LDL is called “bad” cholesterol because it can build up in the walls of your arteries and form plaque. Plaque build-up in the arteries can reduce blood flow and increase your risk of heart disease.
Because LDL particles can also transport cholesterol into the artery wall, retained there by arterial proteoglycans and attract macrophages that engulf the LDL particles and start the formation of plaques, increased levels are associated with atherosclerosis. Over time vulnerable plaques rupture, activate blood clotting and produce arterial stenosis, which if severe enough results in heart attack, stroke, and peripheral vascular disease symptoms and major debilitating events.
Increasing evidence has revealed that the concentration and size of the LDL particles more powerfully relates to the degree of atherosclerosis progression than the concentration of cholesterol contained within all the LDL particles.
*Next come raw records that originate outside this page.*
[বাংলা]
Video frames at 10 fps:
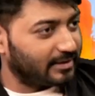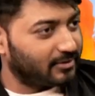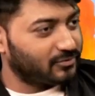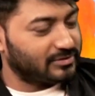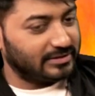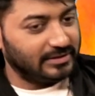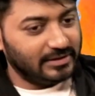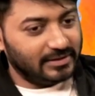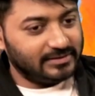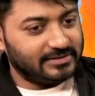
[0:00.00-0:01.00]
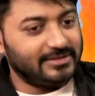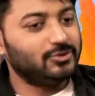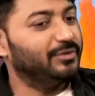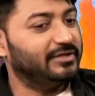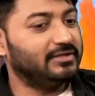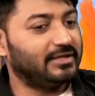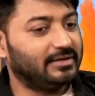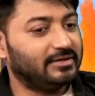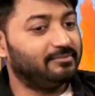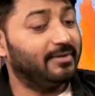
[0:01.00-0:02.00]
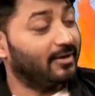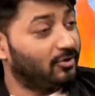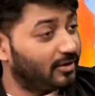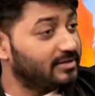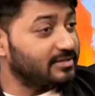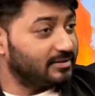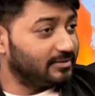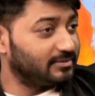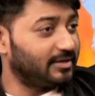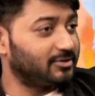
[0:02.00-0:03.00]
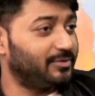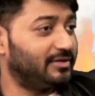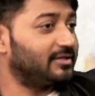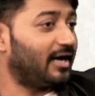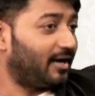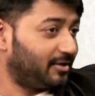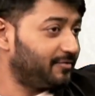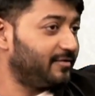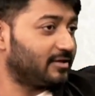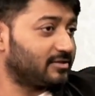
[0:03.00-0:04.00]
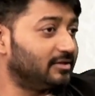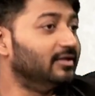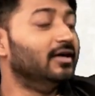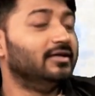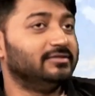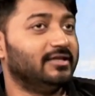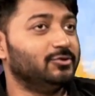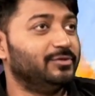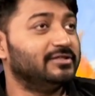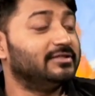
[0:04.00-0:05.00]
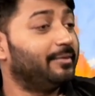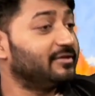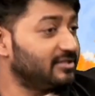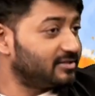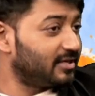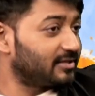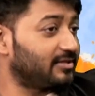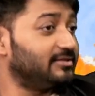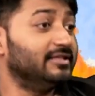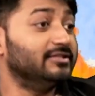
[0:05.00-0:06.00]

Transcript: কারণ হচ্ছে যে ছবিটিতে বেঙ্গল আছে যে ছবিটিতে আরটিভি আছে যে ছবিটিতে দেবাশিস দা আছে যে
The healthiest pattern A, though relatively rare, is to have small numbers of large LDL particles and no small particles. Having small LDL particles, though common, is an unhealthy pattern B; high concentrations of small LDL particles (even though potentially carrying the same total cholesterol content as a low concentration of large particles) correlates with much faster growth of atheroma, progression of atherosclerosis and earlier and more severe cardiovascular disease events and death.
With all this said and done ultimately lowering your LDL does decrease your chance of cardiovascular disease (heart attack and stroke), but it doesn’t decrease your chance of dying from it if you haven’t had one before. From the last meta-analysis looking at over 65,000 patients without cardiovascular disease 1 out of every 60 patients treated with a statin (the most common cholesterol lowering drug class) had a non-fatal heart attack prevented, 1 out of every 268 patients treated with a statin had a stroke prevented, and no one had any mortality benefit. But there were far more adverse reactions with 1 in every 10 treated developing some form of muscle damage and 1 out of every 67 treated possibly developing diabetes. But in patients with known heart disease for every 83 treat 1 life was saved.
So we see a definite benefit for those with known heart disease, but what about everyone else. According to the ATP (Adult Treatment Panel) III guidelines:
It depends based on your risk of cardiovascular disease. We can develop your 10 year risk of a cardiovascular event based on the Framingham Risk Score. Based on this score and your LDL level drug therapy or lifestyle modification is recommended.
Overall guidelines alone are no replacement for clinical judgment, but in concert you and doctor should be able to make a treatment regimen that is evidence based and patient centered in your management of your LDL.